BESS Arbitrage in the uk
The Problem: Navigating Volatility in the UK Electricity Market The United Kingdom faces some of the most expensive and volatile electricity tariffs globally, driven by fluctuating natural gas prices, network constraints, and renewable intermittency. For residential energy consumers, deploying behind-the-meter domestic batteries offers a theoretical shield against this volatility. The challenge lies in moving beyond theory: quantitatively identifying the exact macroeconomic drivers of these tariffs and engineering a dynamic dispatch algorithm to maximize the profitability of buying, storing, and selling electricity in real-time.
The Approach: Data Science, OLS Regression, & Algorithmic Dispatch To evaluate battery profitability across different UK regions, this project utilized advanced data analytics and control system engineering to simulate real-world grid interactions.
Macro-Tariff Analysis: Engineered an Ordinary Least Squares (OLS) regression model to parse massive grid datasets. Evaluated the specific impact of variables like regional demand, gas prices, and renewable generation on half-hourly electricity tariffs.

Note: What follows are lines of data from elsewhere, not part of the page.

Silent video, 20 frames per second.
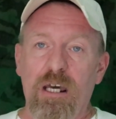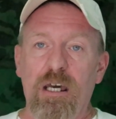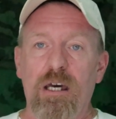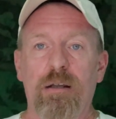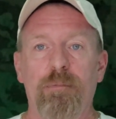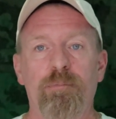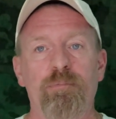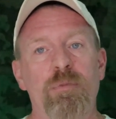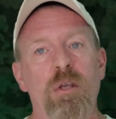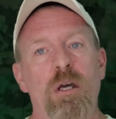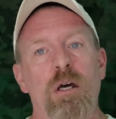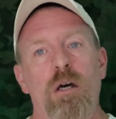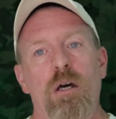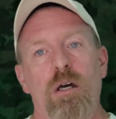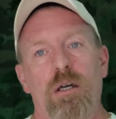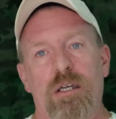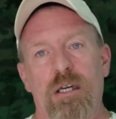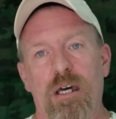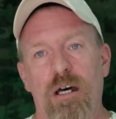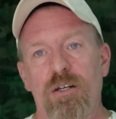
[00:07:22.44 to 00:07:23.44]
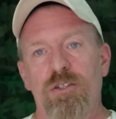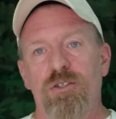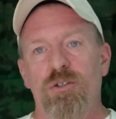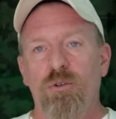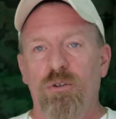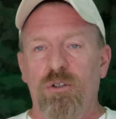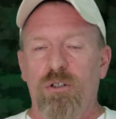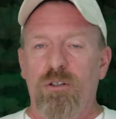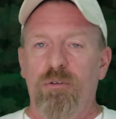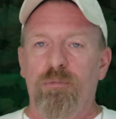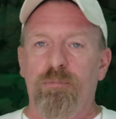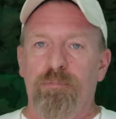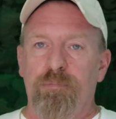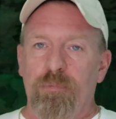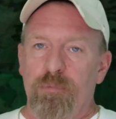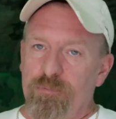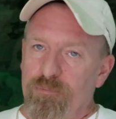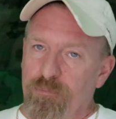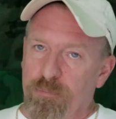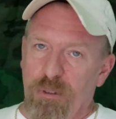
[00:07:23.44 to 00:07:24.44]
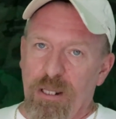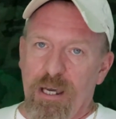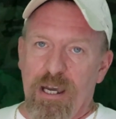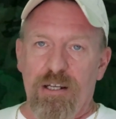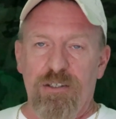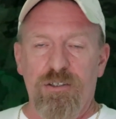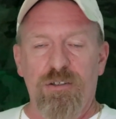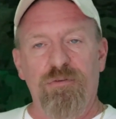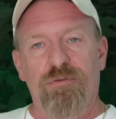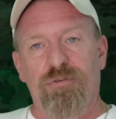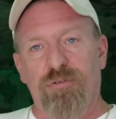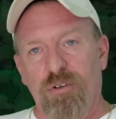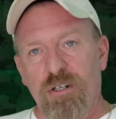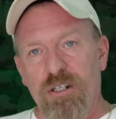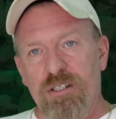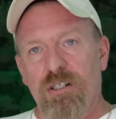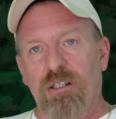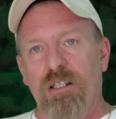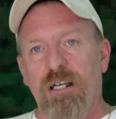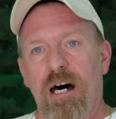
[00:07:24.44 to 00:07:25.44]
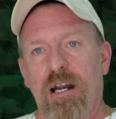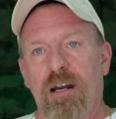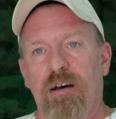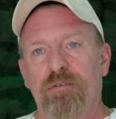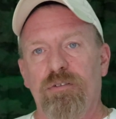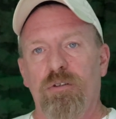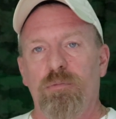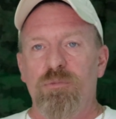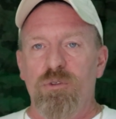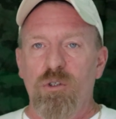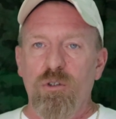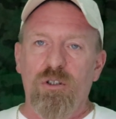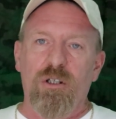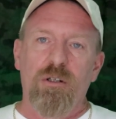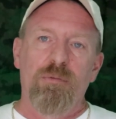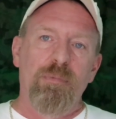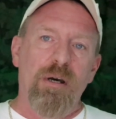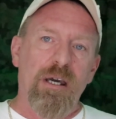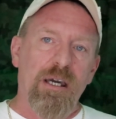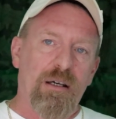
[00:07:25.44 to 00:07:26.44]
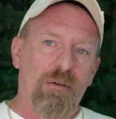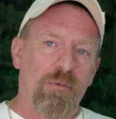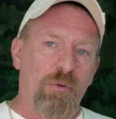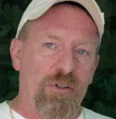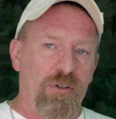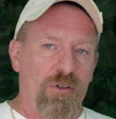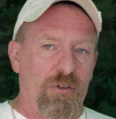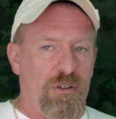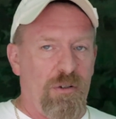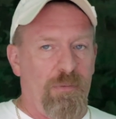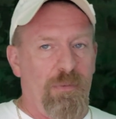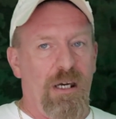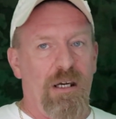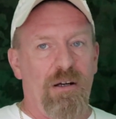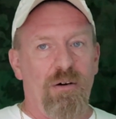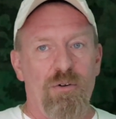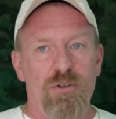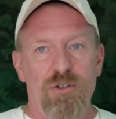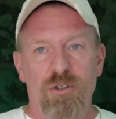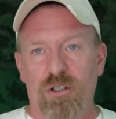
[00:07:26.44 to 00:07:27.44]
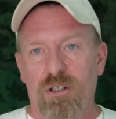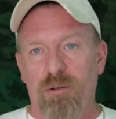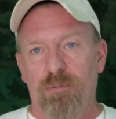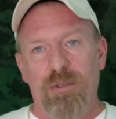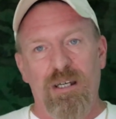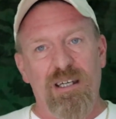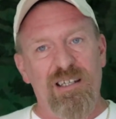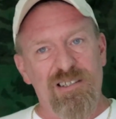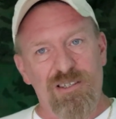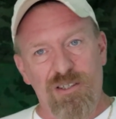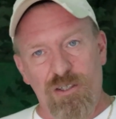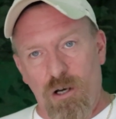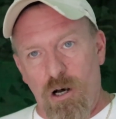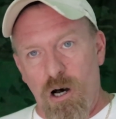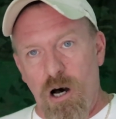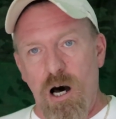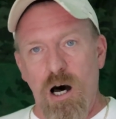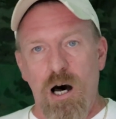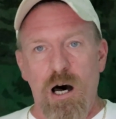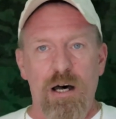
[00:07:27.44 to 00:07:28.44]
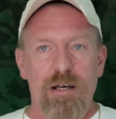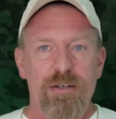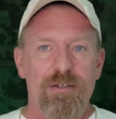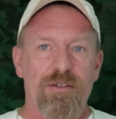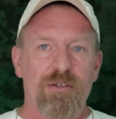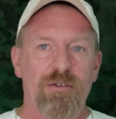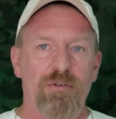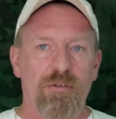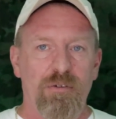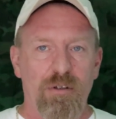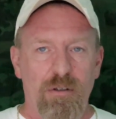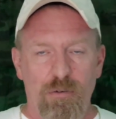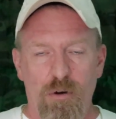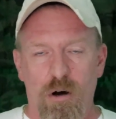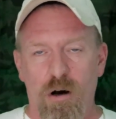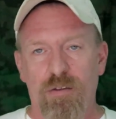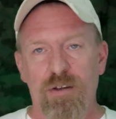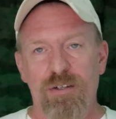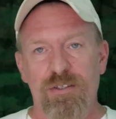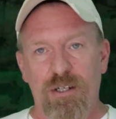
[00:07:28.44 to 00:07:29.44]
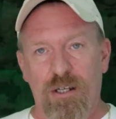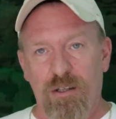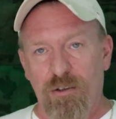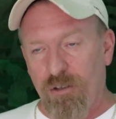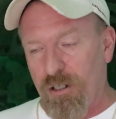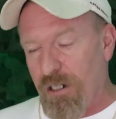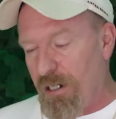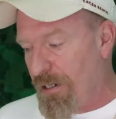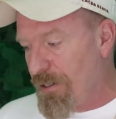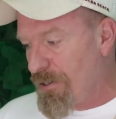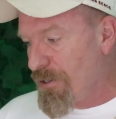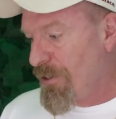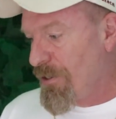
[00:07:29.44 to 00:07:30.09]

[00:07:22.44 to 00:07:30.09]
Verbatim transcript: in, yes, you could blanch and freeze a lot of them. You could make, with your tomatoes, you could make sauce and all this other kind of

Algorithmic Value-Stacking: Developed a sophisticated Model Predictive Control (MPC) algorithm designed to autonomously manage battery state-of-charge (SOC).
Dynamic Dispatch Simulation: Programmed the MPC to execute complex "value-stacking" strategies over 4-day operational profiles. The model successfully executed autonomous grid arbitrage—charging during overnight price troughs, discharging to defend household load during evening demand peaks, and capitalizing on high-value grid exports.
The Outcome: Commercial Viability & Regional Strategy The analysis successfully bridged the gap between data science and energy economics, providing a clear commercial blueprint for residential storage deployment.
Isolating Price Drivers: Empirically proved that natural gas prices and peak demand—rather than renewable generation intermittency—are the primary drivers of UK regional tariffs, underlining the absolute necessity of demand-side flexibility mechanisms.
Targeting Profitability: Processed regional tariff variations to identify London, the East Midlands, and Eastern England as the most financially lucrative regions for battery deployment.
Quantified Net Savings: Demonstrated that an optimized, algorithmically controlled domestic battery system can successfully utilize peak-shaving and arbitrage to generate sustained, cumulative net savings for consumers, accelerating the payback period of energy storage assets.